*** Opening of Extracted entries ***

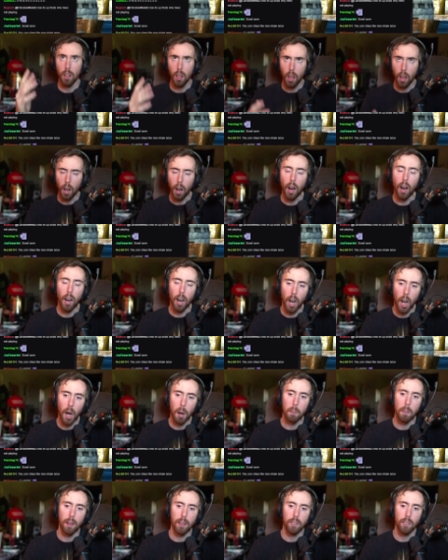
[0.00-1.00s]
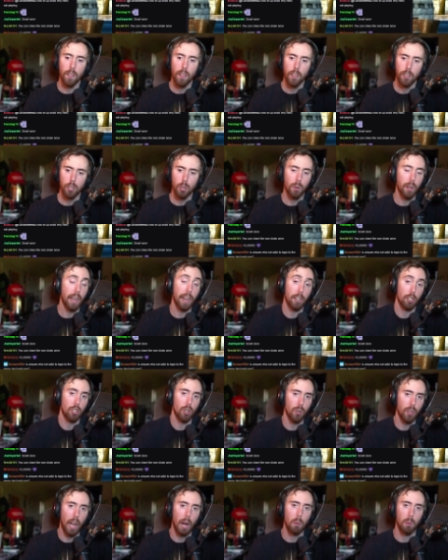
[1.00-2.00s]
Um, you can't share
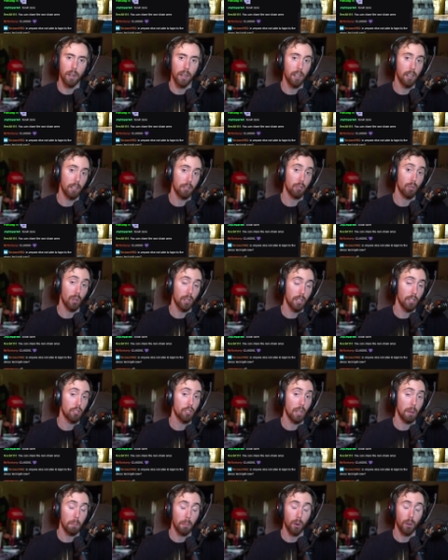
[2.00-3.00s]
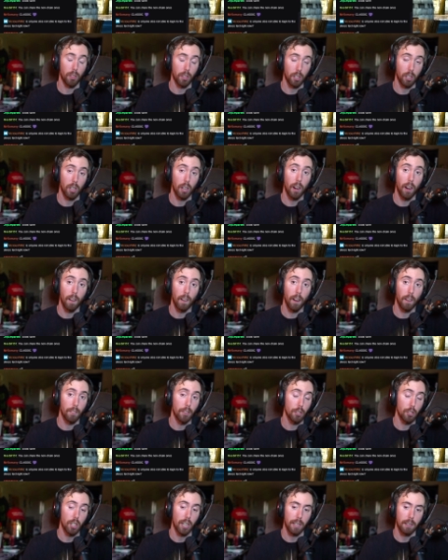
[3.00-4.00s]
that one unless you're on the same part of the uh, of the
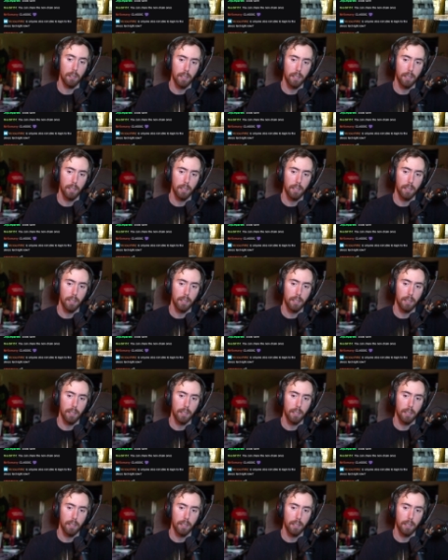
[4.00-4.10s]
chain.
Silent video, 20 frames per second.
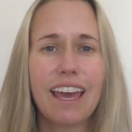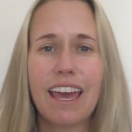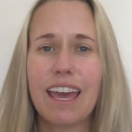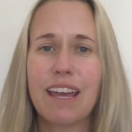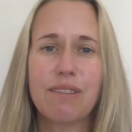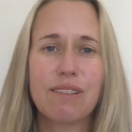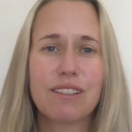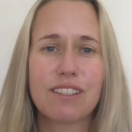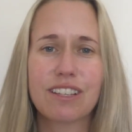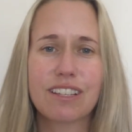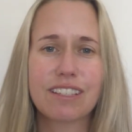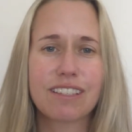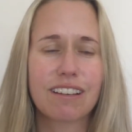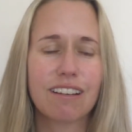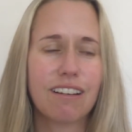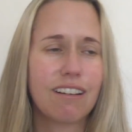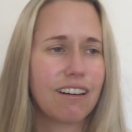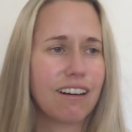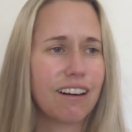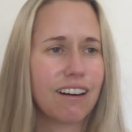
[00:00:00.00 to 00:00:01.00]
It was just,
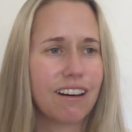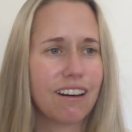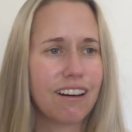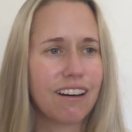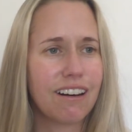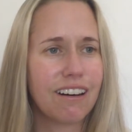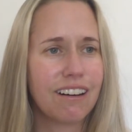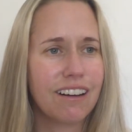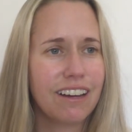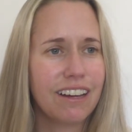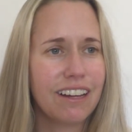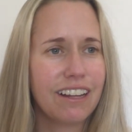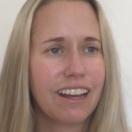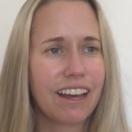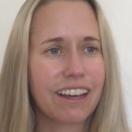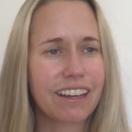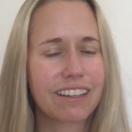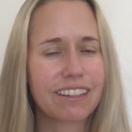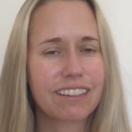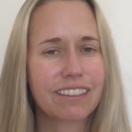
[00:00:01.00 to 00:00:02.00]

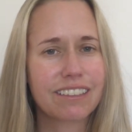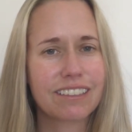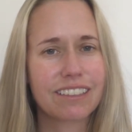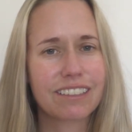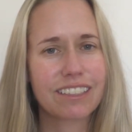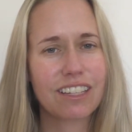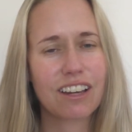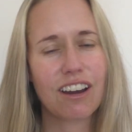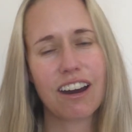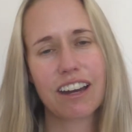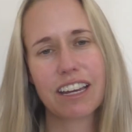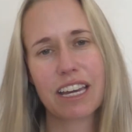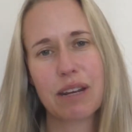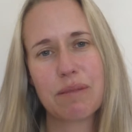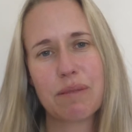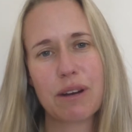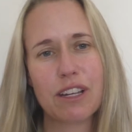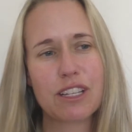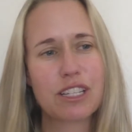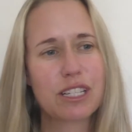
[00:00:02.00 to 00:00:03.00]
like, yeah, I get
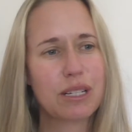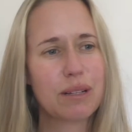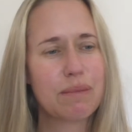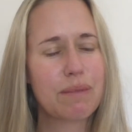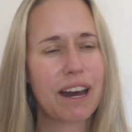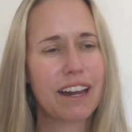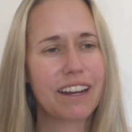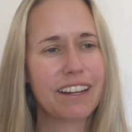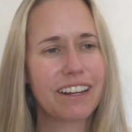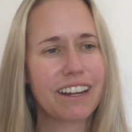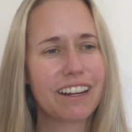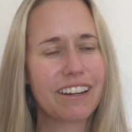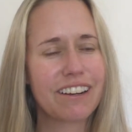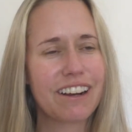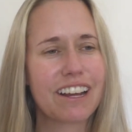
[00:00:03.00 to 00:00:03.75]
emotional about it.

*** Close of Extracted entries ***

§ Task directions:
Where a picture appears, skip it; repeat everything else in the data exactly.

§ Answer to this task:
[0.00-1.00s]
[1.00-2.00s]
Um, you can't share
[2.00-3.00s]
[3.00-4.00s]
that one unless you're on the same part of the uh, of the
[4.00-4.10s]
chain.
Silent video, 20 frames per second.
[00:00:00.00 to 00:00:01.00]
It was just,
[00:00:01.00 to 00:00:02.00]

[00:00:02.00 to 00:00:03.00]
like, yeah, I get
[00:00:03.00 to 00:00:03.75]
emotional about it.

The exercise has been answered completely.